Deputy Prime Minister for economic affairs
- In office 1 June 2017 – 3 January 2020
- Prime Minister: Zoran Zaev
- Preceded by: Vladimir Peshevski

Personal details
- Born: 20 June 1969 (age 57) Veles, SR Macedonia, SFR Yugoslavia
- Education: Ss. Cyril and Methodius
- Occupation: Businessman, university professor, philanthropist

= Kocho Angjushev =

Macedonian businessman (born 1969)

Kocho Angjushev (born June 20, 1969) is a Macedonian businessman, university professor, and former Deputy Prime Minister of the Government of North Macedonia responsible for economic affairs (2017–2020).

== Early life ==

Kocho Angjushev was born in Veles on June 20, 1969, into an average Macedonian family. His parents were administrative workers at the Veles textile factory "Noncha Kamishova," which collapsed in the early 1990s along with many other state-owned enterprises. Several generations before World War II, his ancestors were involved in entrepreneurship, factory ownership, and trade. However, the Angjushev family's property was nationalized in 1945 by the new socialist government.

Kocho Angjushev completed his primary and secondary education in Veles as an excellent student. He graduated as a mechanical technician and, in 1988, enrolled in the Faculty of Mechanical Engineering at the state University "Ss. Cyril and Methodius" in Skopje. In 1992, Angjushev graduated from the Faculty of Mechanical Engineering, completing his degree a year ahead of schedule.

== Academic career ==
From 1996, he was a scientific researcher at the Faculty of Mechanical Engineering in Aachen, Germany, where he prepared his doctoral dissertation titled "The Influence of Vibrations in Linkage and Cam Mechanisms on Their Kinematic Functions."

In 1998, he obtained his Ph.D. at the "Ss. Cyril and Methodius" University in the field of mechanics and machine dynamics.
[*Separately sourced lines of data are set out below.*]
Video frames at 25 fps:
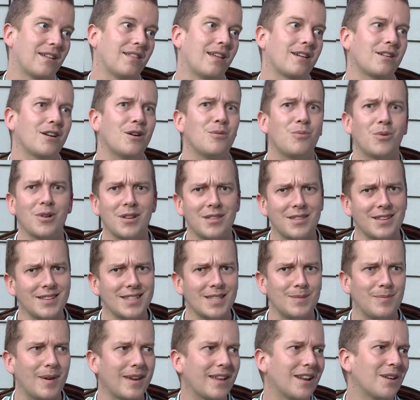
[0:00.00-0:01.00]
Like, oh, what did
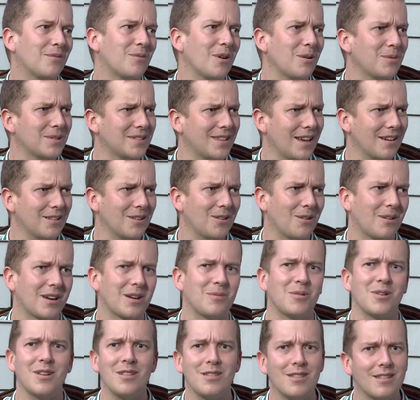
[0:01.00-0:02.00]
this mean? And where was that going?
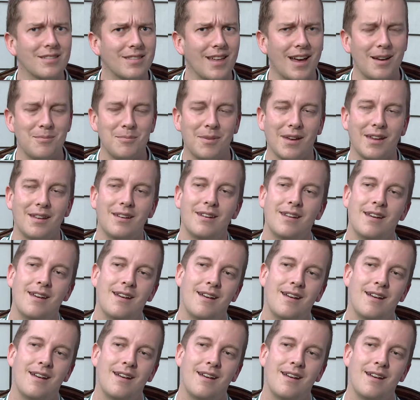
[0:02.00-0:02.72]
What do you think that meant?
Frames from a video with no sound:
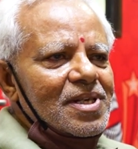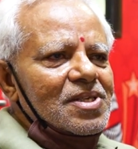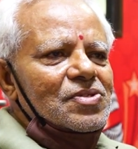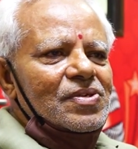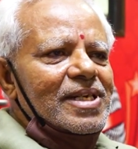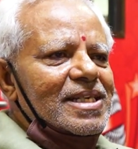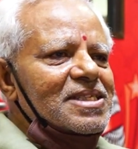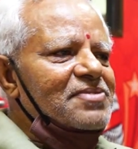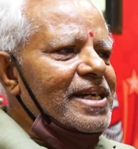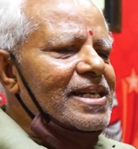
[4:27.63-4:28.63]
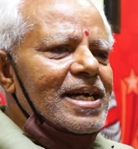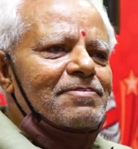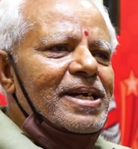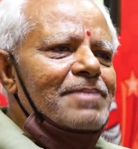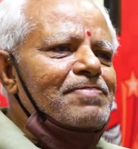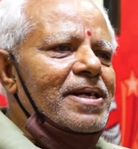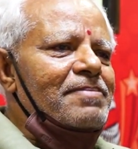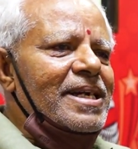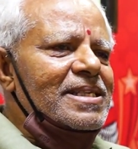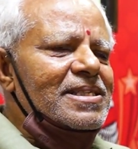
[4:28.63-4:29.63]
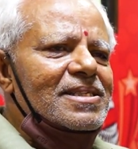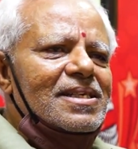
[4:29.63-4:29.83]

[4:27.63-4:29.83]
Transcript: So that is why I made up my mind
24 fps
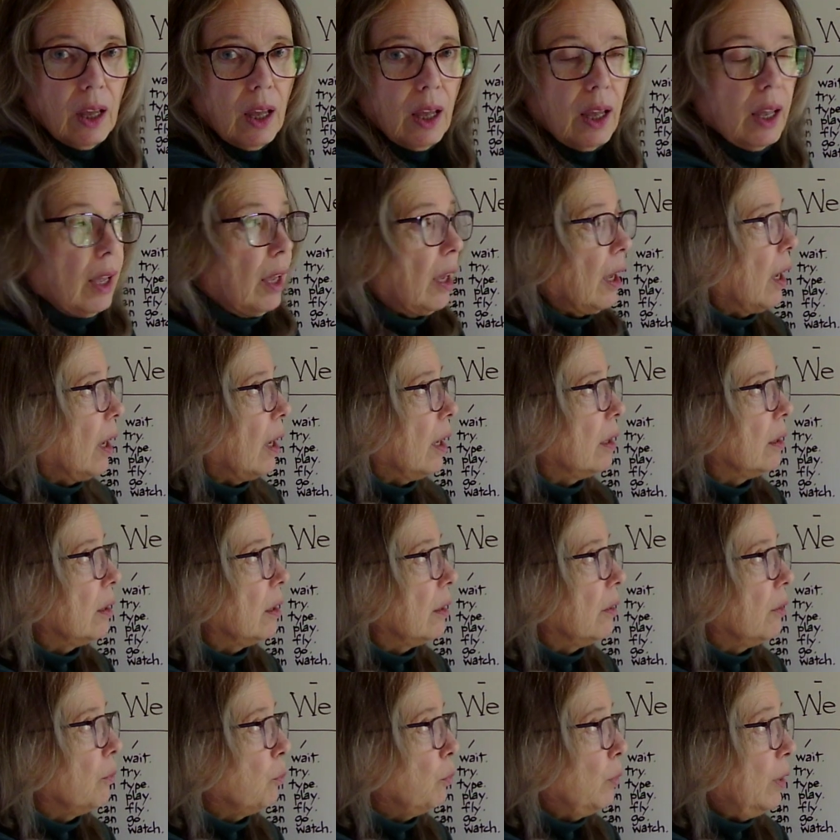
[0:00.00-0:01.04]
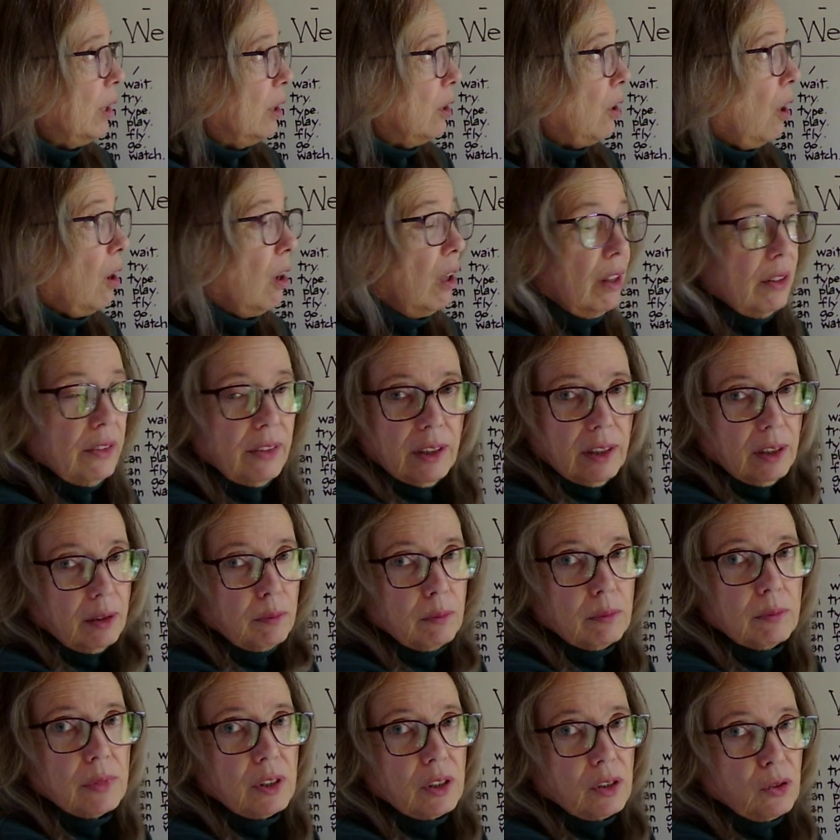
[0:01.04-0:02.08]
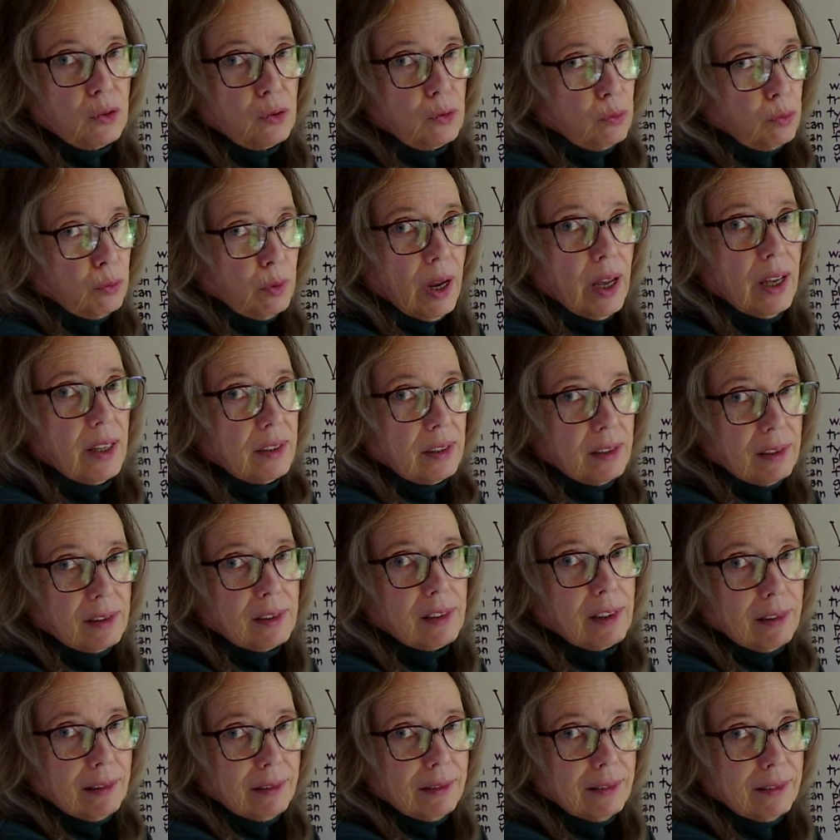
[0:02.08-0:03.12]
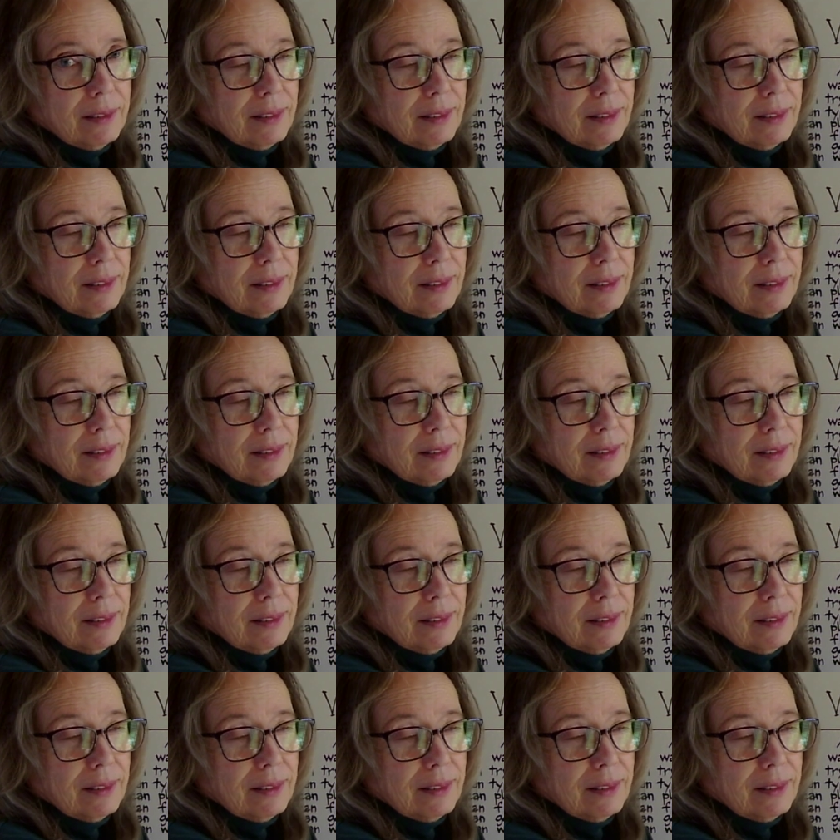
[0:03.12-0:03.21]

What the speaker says: and we call them stressed.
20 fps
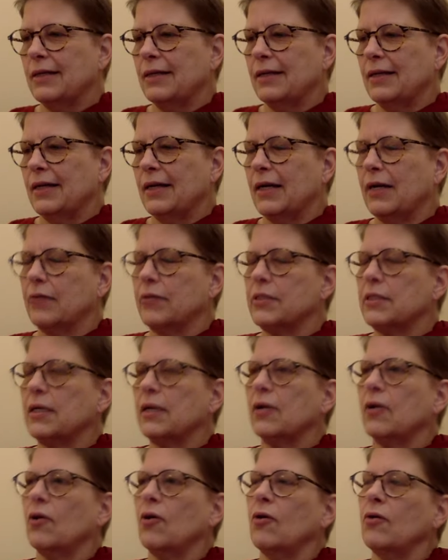And I was like,
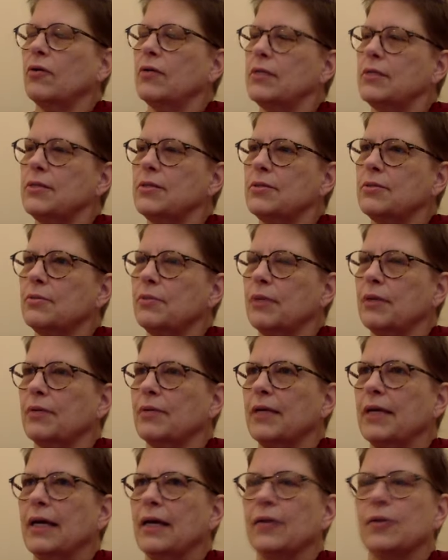oh, this is where we
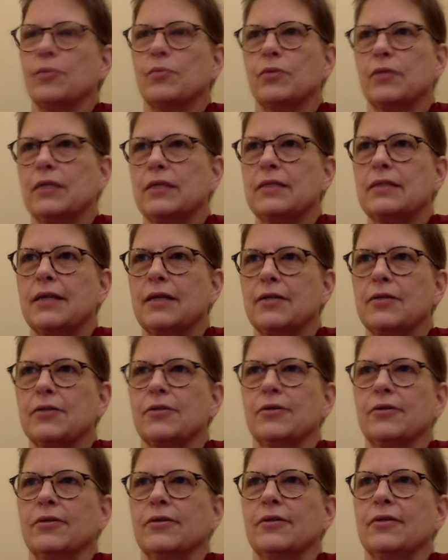had the Buddha
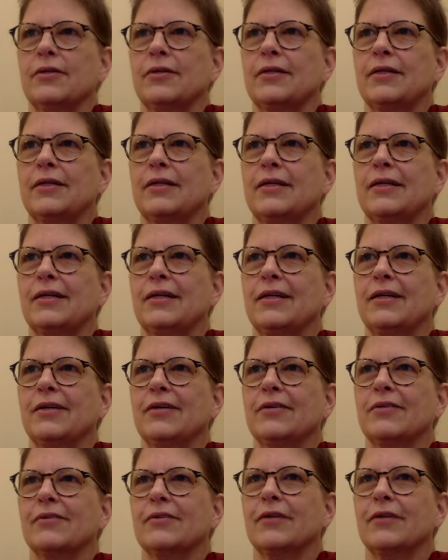statue, you know?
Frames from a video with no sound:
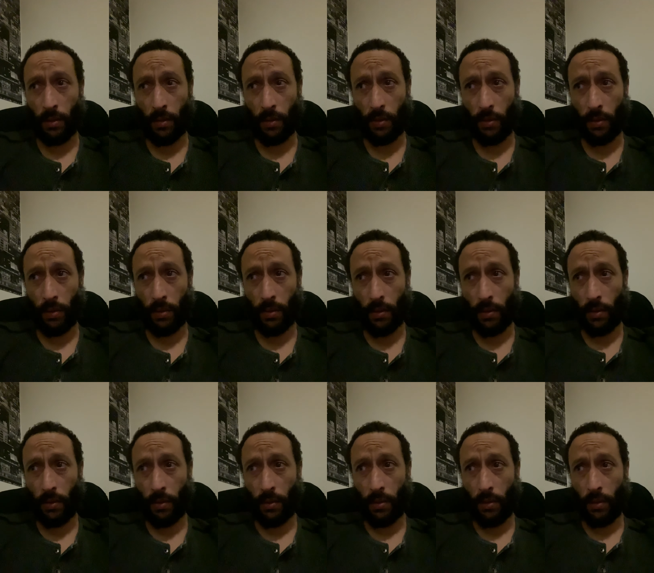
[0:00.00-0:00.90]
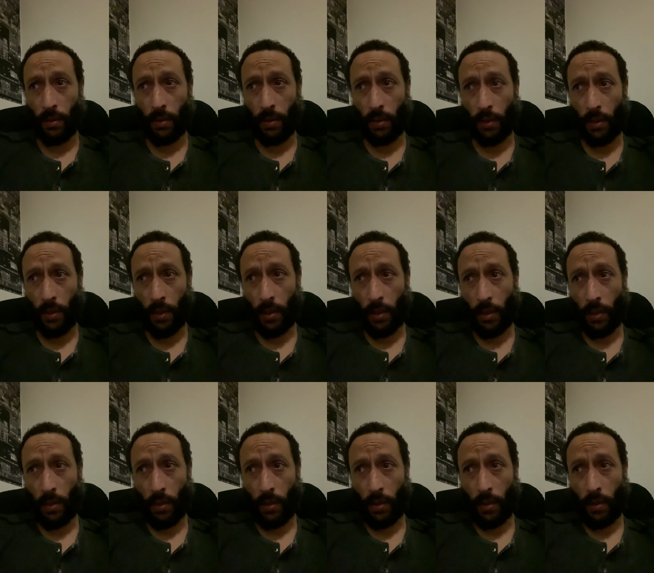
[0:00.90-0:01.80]

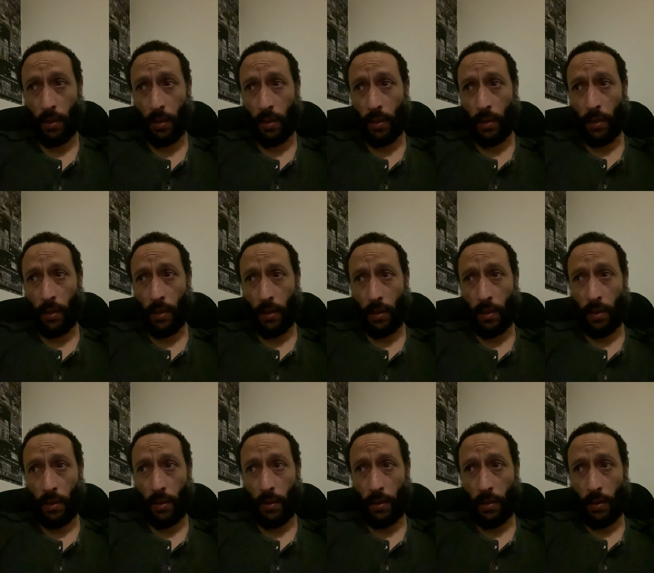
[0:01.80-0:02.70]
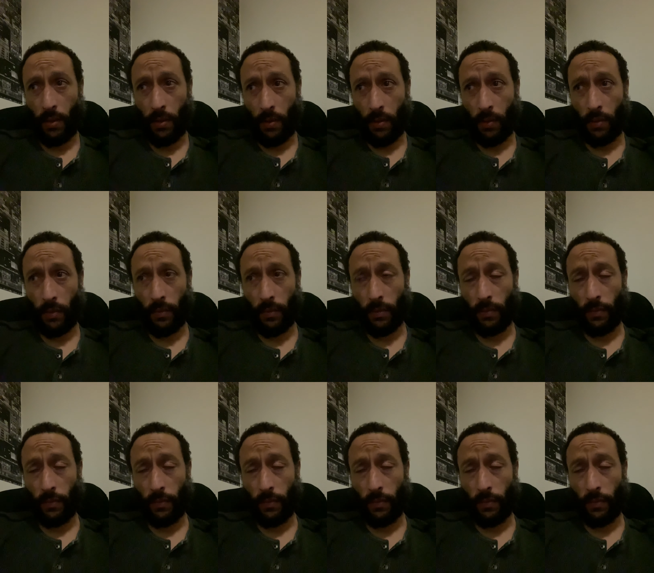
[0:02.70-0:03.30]
(silence)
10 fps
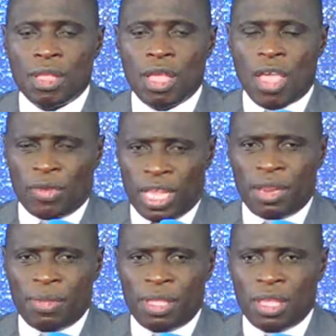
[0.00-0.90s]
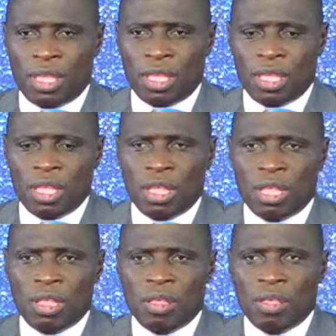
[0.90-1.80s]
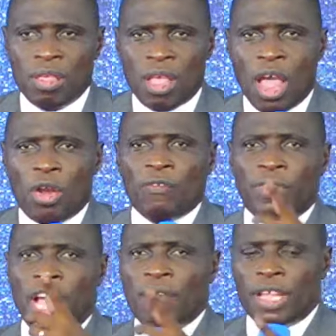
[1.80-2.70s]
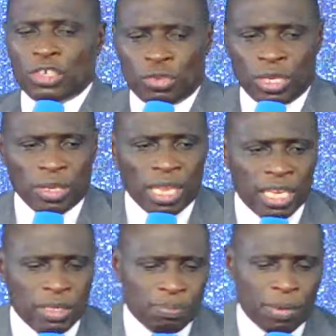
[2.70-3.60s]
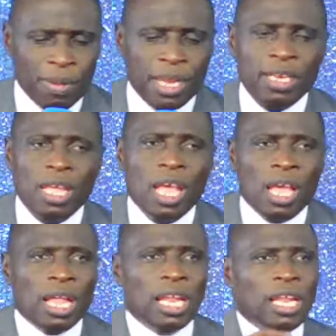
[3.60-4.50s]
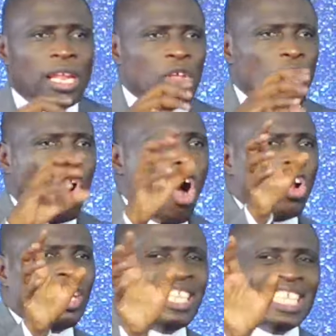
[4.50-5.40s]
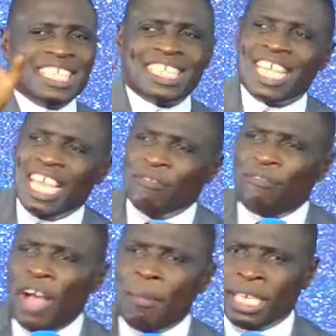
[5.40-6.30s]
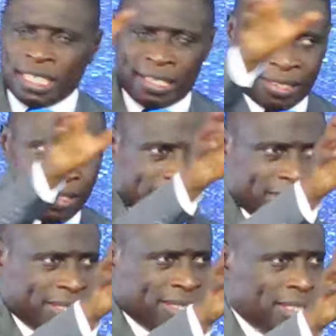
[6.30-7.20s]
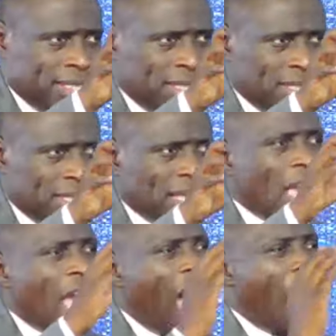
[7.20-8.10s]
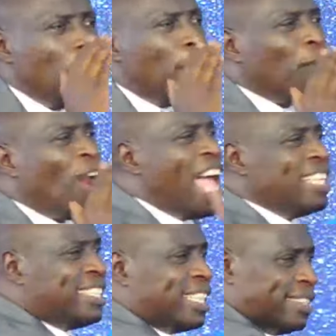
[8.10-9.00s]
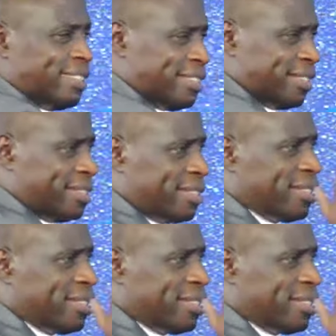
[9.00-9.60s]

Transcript: are you getting me ontegeera I don't know if they have that tree. I didn't prepare. All these infirmities are branches.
At the time, Angjushev was the youngest recipient of a Ph.D. in technical sciences in the country.

After obtaining his Ph.D., he was elected assistant professor and later full professor at the Faculty of Mechanical Engineering in Skopje, where he still teaches today.

In 1999, he expanded his academic experience as a visiting professor at Loughborough University, England, in the field of machine dynamics.

Angjushev has authored more than 100 scientific papers published in international and domestic scientific symposia and journals.

Under his leadership, more than 50 industrial projects have been implemented in the fields of mechanical engineering and energy.

== Managerial and business career ==
From 2000 to 2002, Angjushev was the assistant to the general director of the state-owned energy company Electric Power Company of Macedonia (ESM), where he was responsible for electricity production and distribution system management. (These segments are now under the jurisdiction of the Power Plants of North Macedonia and MEPSO.)
In 2003, Angjushev founded Ferro Invest and BRAKO, two of the largest companies in Macedonia, leading in renewable energy, the metal processing industry, and the production of specialized vehicles for urban hygiene.

After leaving EFT, he founded his own electricity trading company, EDS, in 2012, which was acquired by the Greek state-owned electricity company PPC in 2019.

Angjushev served as the vice president of the Economic Chamber of North Macedonia. In 2024, on the occasion of the Chamber's 101st anniversary, he received the Award for Contribution to Export Development and Workforce Education for Business Needs.

== Political career ==
From 2017 to 2020, Kocho Angjushev served as Deputy Prime Minister for Economic Affairs in the government of North Macedonia, led by Zoran Zaev.

During his government tenure, Angjushev donated his salary to impoverished families, as per a list prepared by the Ministry of Labor and Social Policy. He voluntarily stepped down as Deputy Prime Minister in January 2020, citing his intention to return to private sector initiatives.

== Corporate social responsibility ==
Angjushev was the president of FK Borec.

Angjushev personally supported the Faculty of Music Arts in Skopje by donating a concert piano for the educational activities of the students. The donation was promoted with a concert by the Macedonian pianist Simon Trpcheski, organized by the Austrian Ambassador to Skopje, Martin Pammer.